Previously, prison officials have said that the Israel Prison Services does not have enough space to absorb every asylum seeker who refuses deportation.
This week, Prime Minister Benjamin Netanyahu told a group of Likud ministers and activists in favor of the deportations from south Tel Aviv and other cities that the main challenge in the coming weeks will be the publicity battle against “fake but widely available propaganda” regarding the deportations, Walla news reported.
He instructed the government to use the term “removal” instead of “deportations.”

More than 1,000 Eritrean asylum seekers gathered in front of the Rwandan embassy in Tel Aviv on January 22, 2018 to protest planned deportations. (Melanie Lidman/Times of Israel)
On Thursday, an Israeli appeals court ruled that Eritreans who deserted military service in their home country and came to Israel have grounds to be considered asylum seekers.
The decision could affect thousands of Eritreans who are facing deportation under the amended law. The majority of male Eritrean asylum seekers in Israel fled their home country to avoid conscription into military service or in the middle of their military service. Military service in Eritrea is compulsory and can last for decades.
“There is a well-founded fear of persecution because of political opinion ascribed to him by the authorities in his country as a result of his desertion from military service,” the decision said, describing the plight of a typical deserter from the Eritrean military who fled to Israel.
“We are regretful that through all these years this case was left hanging in the air, thousands of similar asylum requests of deserters from the Eritrean military were rejected,” said Attorney Anat Ben-Dor, from the Clinic for Refugee Rights in Tel Aviv University, which brought the case to court.

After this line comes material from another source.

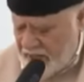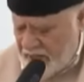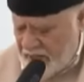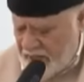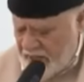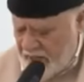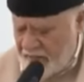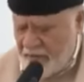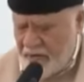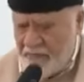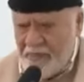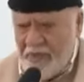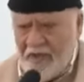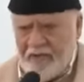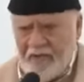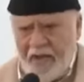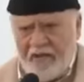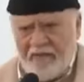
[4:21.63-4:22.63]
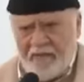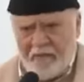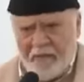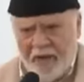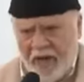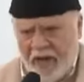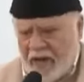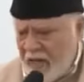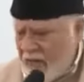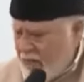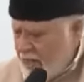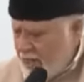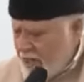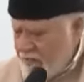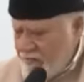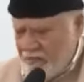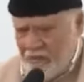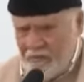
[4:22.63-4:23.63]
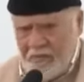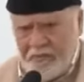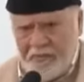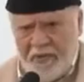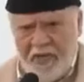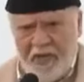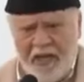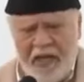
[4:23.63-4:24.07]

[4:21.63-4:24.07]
our Amir Sahib from Ghana and from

As a result of the ruling, organizations will petition the Interior Ministry to stop deporting and detaining Eritrean refugees.
There are approximately 38,000 African migrants and asylum seekers in Israel, according to the Interior Ministry. About 72 percent are Eritrean and 20% are Sudanese. The vast majority arrived between 2006 and 2012.

Eritrean asylum seekers outside Holot detention center in southern Israel, January 29, 2018. (Luke Tress/Times of Israel)
Netanyahu has said the asylum seekers are “illegal immigrants who come here for work purposes” and are destroying neighborhoods in south Tel Aviv, where the vast majority live.
According to reports, the government hopes to deport 600 asylum seekers per month in the first year, starting with single males. The Interior Ministry has said that asylum seekers who are female or under the age of 18 are not currently under threat of deportation in the first stage.
The United Nations High Commissioner on Refugees is in negotiations to resettle as many as half of the asylum seekers in third countries exchange for allowing half of the asylum seekers to remain in Israel with permanent status. It is believed that Israel resettles asylum seekers in Uganda and Rwanda, places asylum seekers contend are not safe for refugees.